◆ Task prompt
Below are the records; print them again exactly and omit the pictures.

#### Task material ####

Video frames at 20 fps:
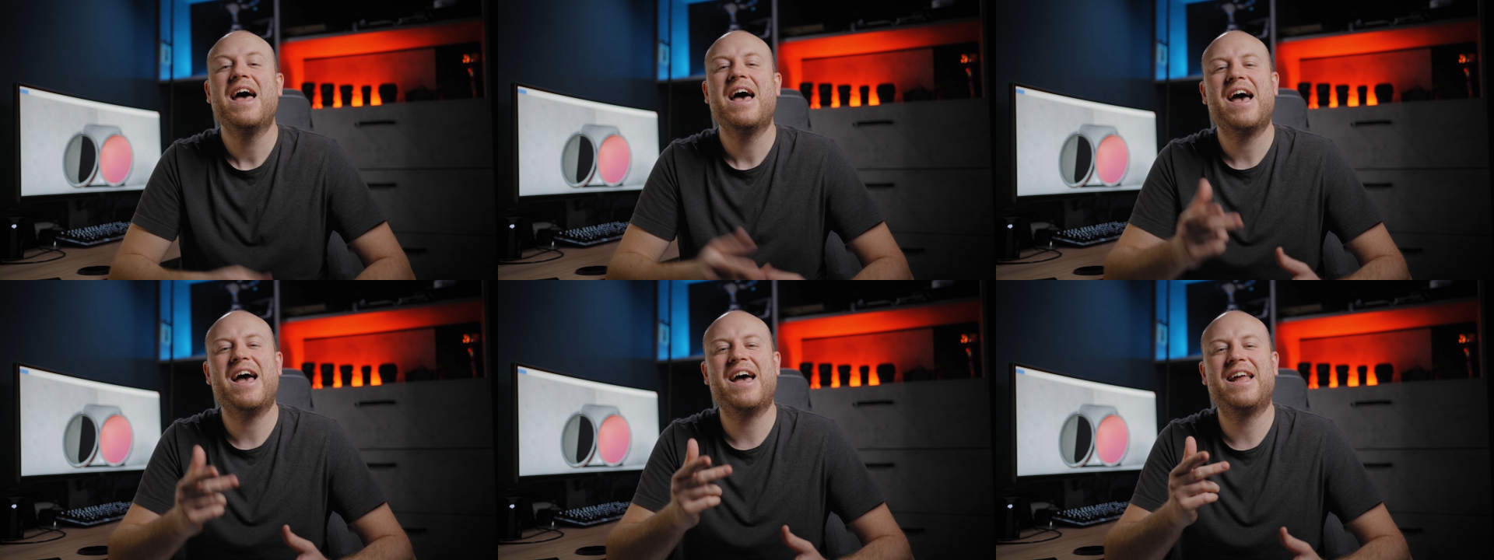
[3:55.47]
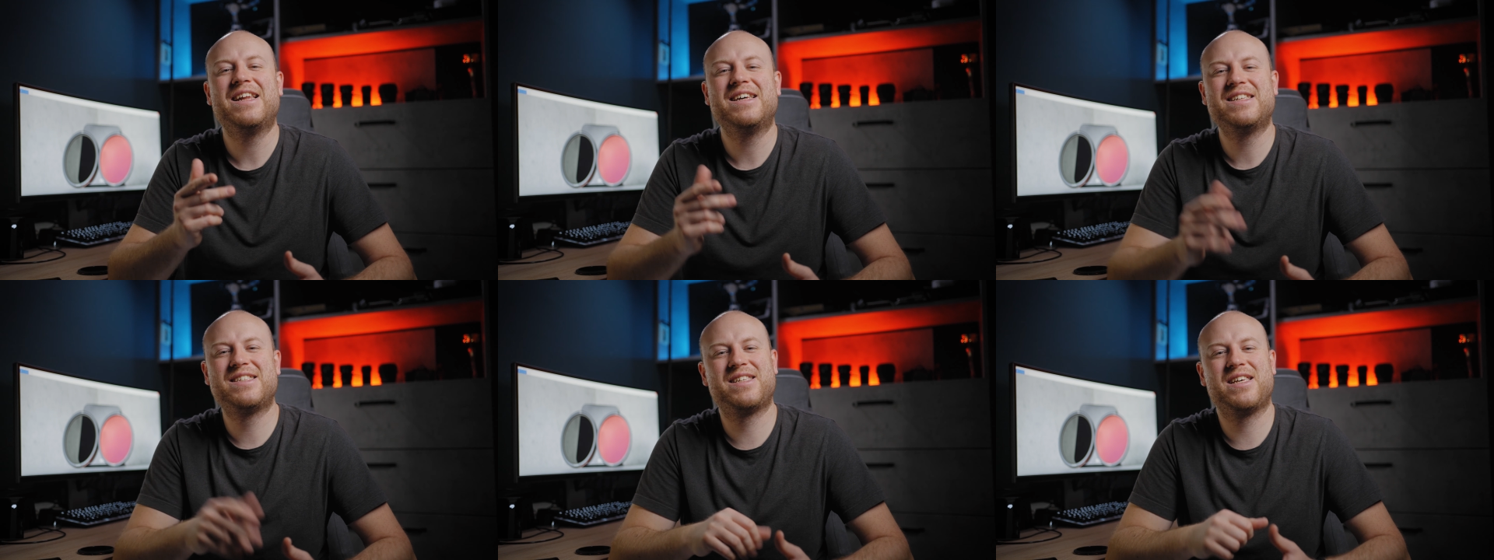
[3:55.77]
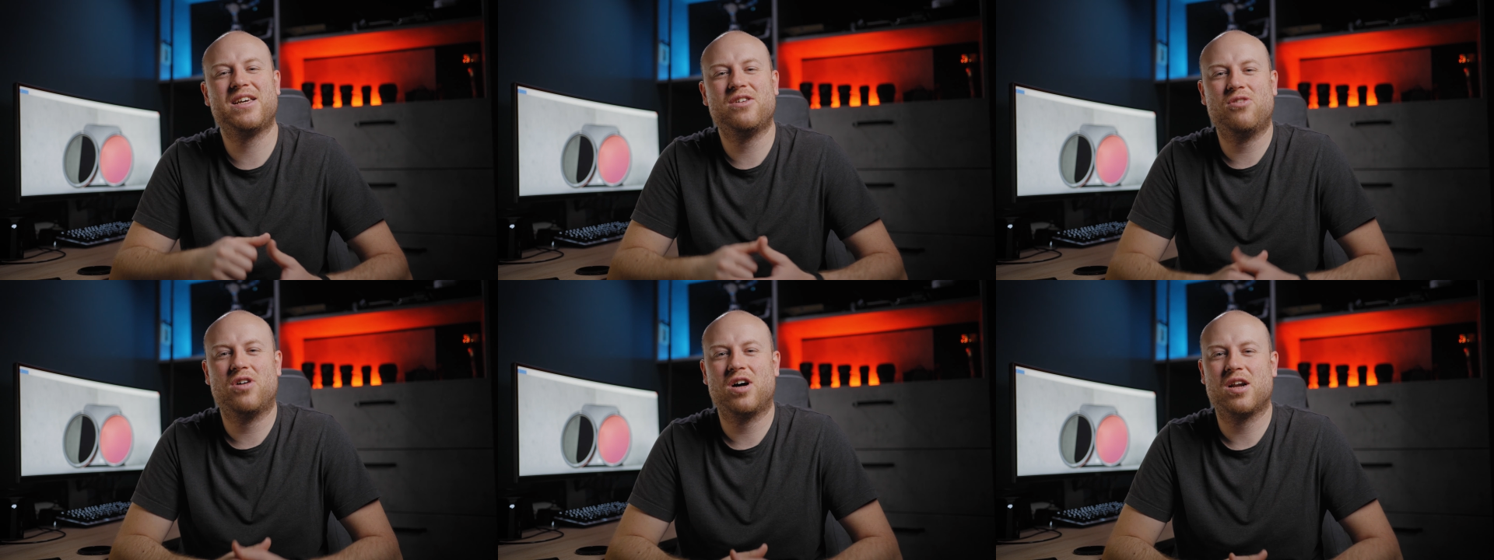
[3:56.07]
and see
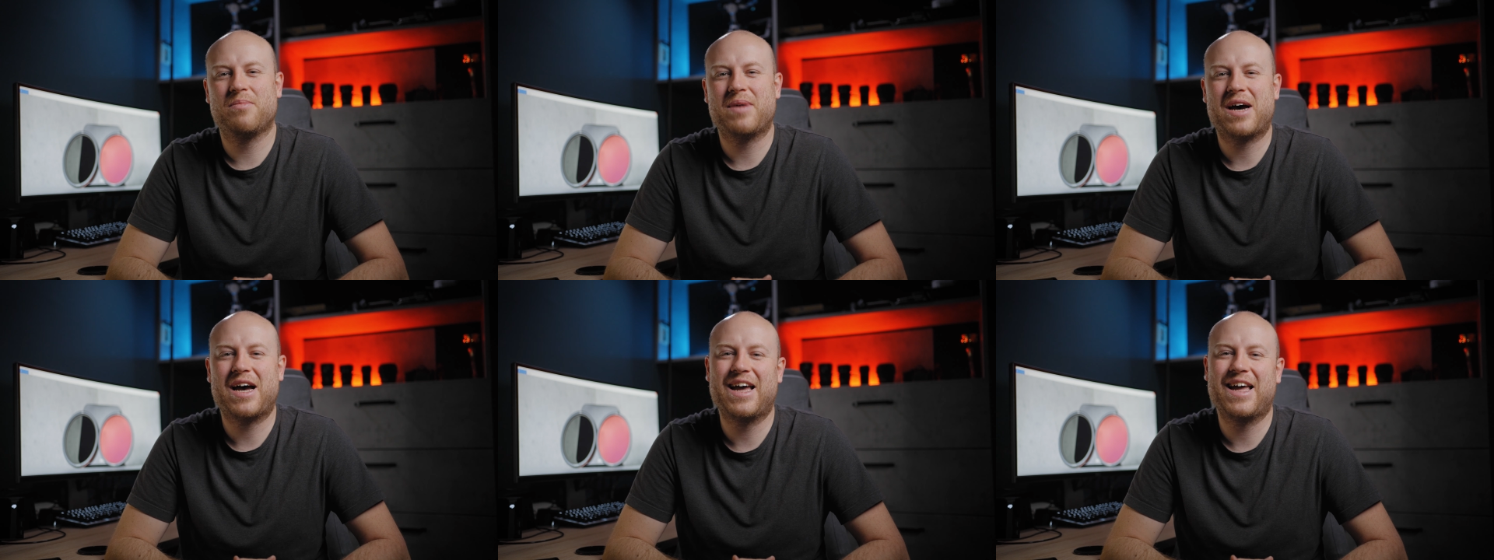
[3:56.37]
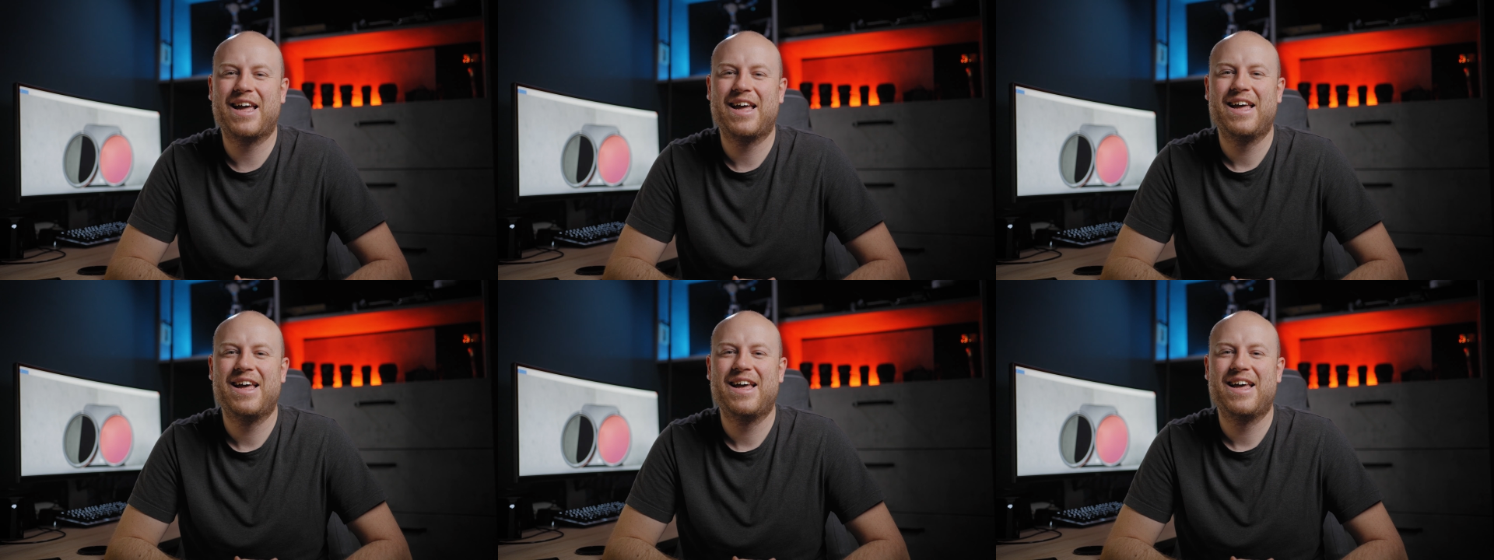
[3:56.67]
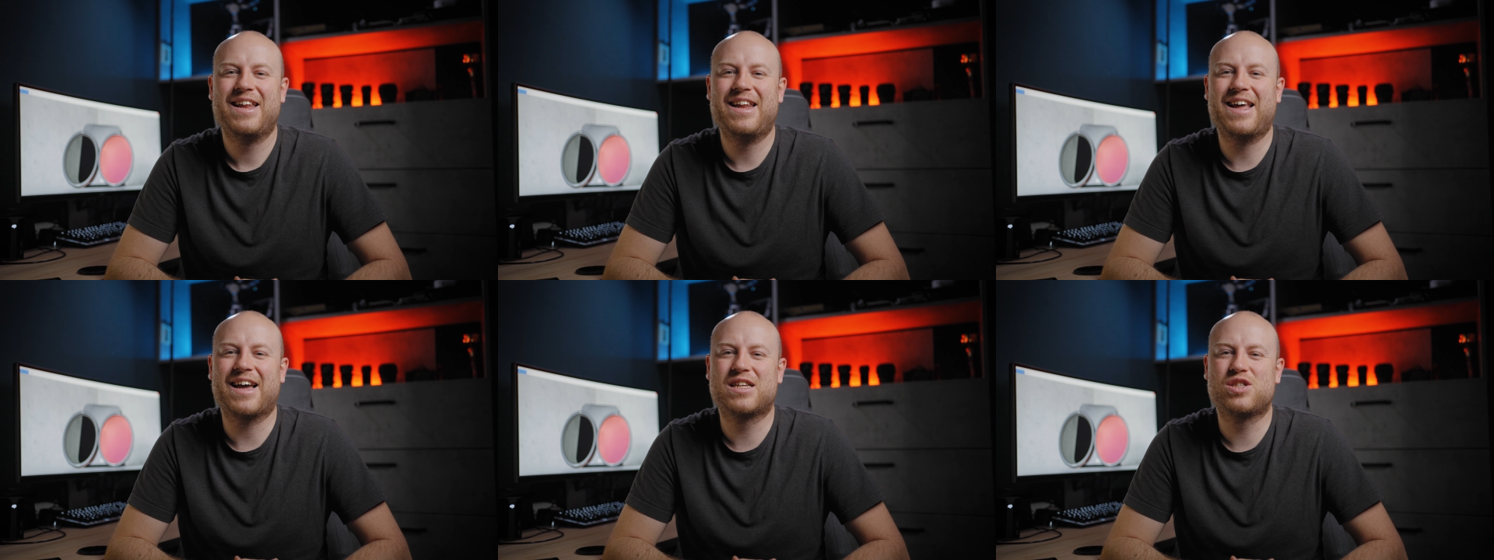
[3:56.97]
you on my
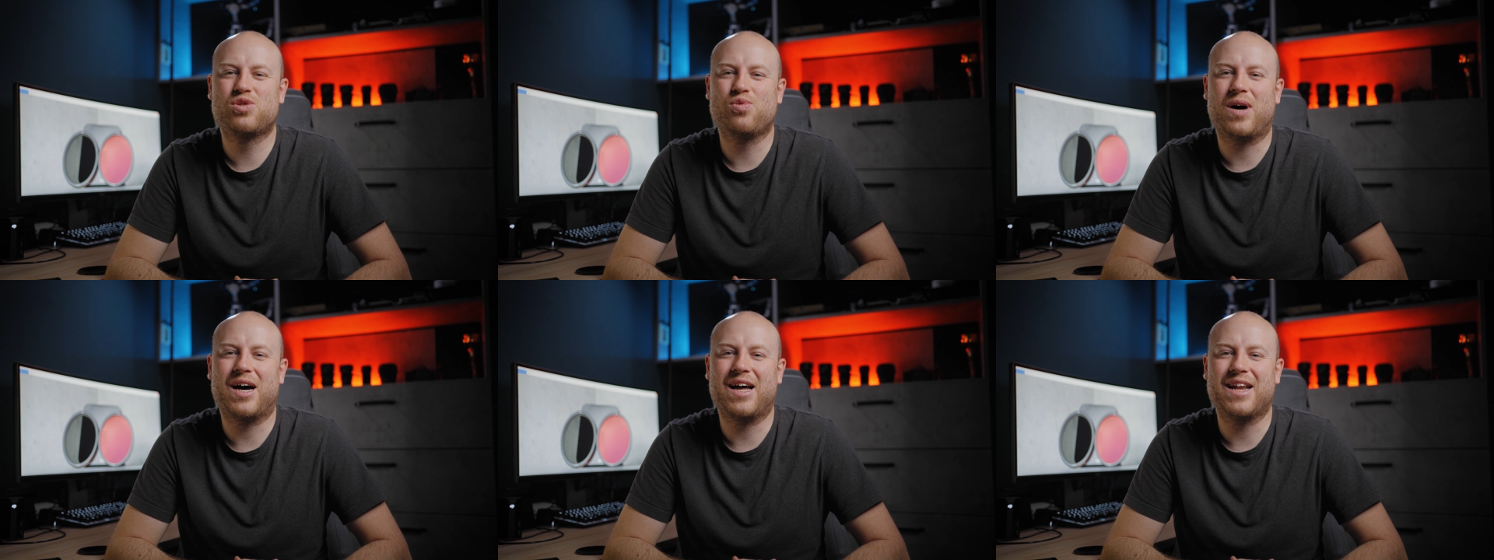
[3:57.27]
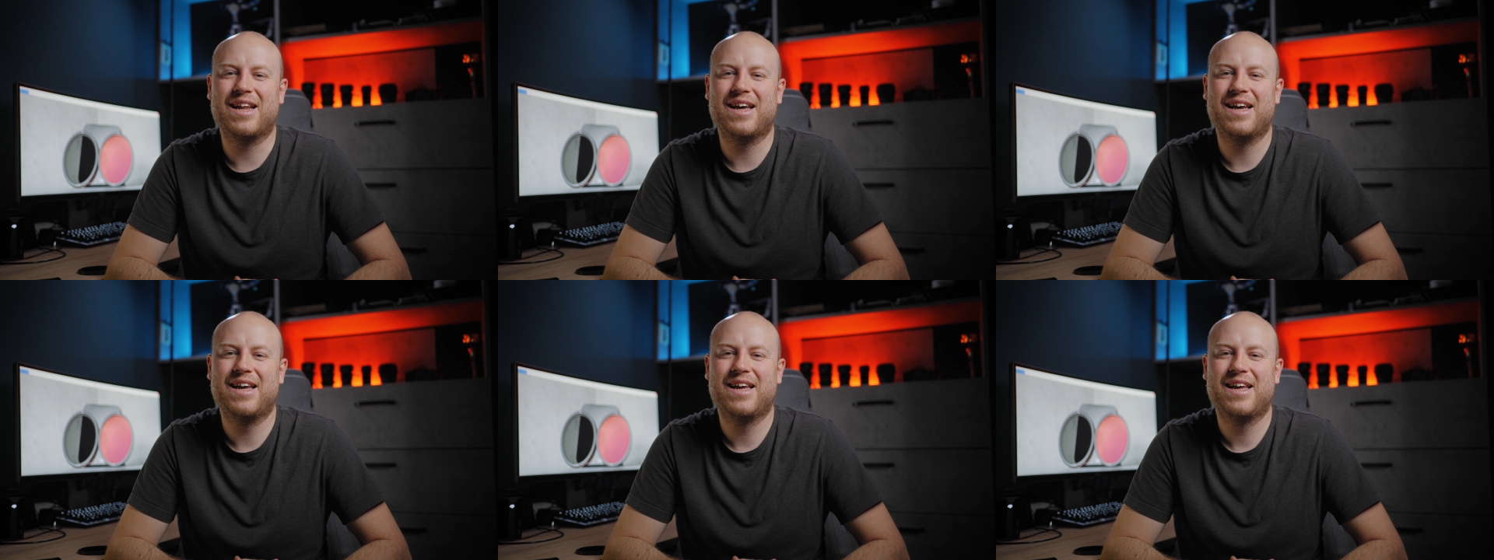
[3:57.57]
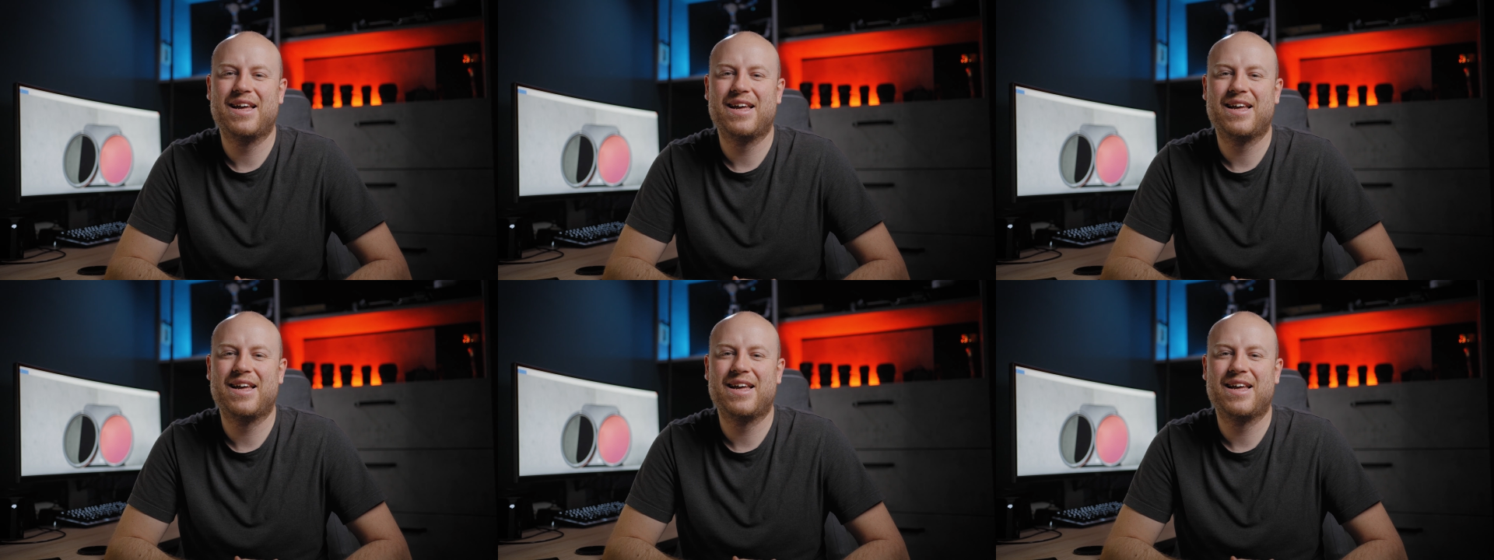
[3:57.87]
next one.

####

◆ Exercise result
Video frames at 20 fps:
[3:55.47]
[3:55.77]
[3:56.07]
and see
[3:56.37]
[3:56.67]
[3:56.97]
you on my
[3:57.27]
[3:57.57]
[3:57.87]
next one.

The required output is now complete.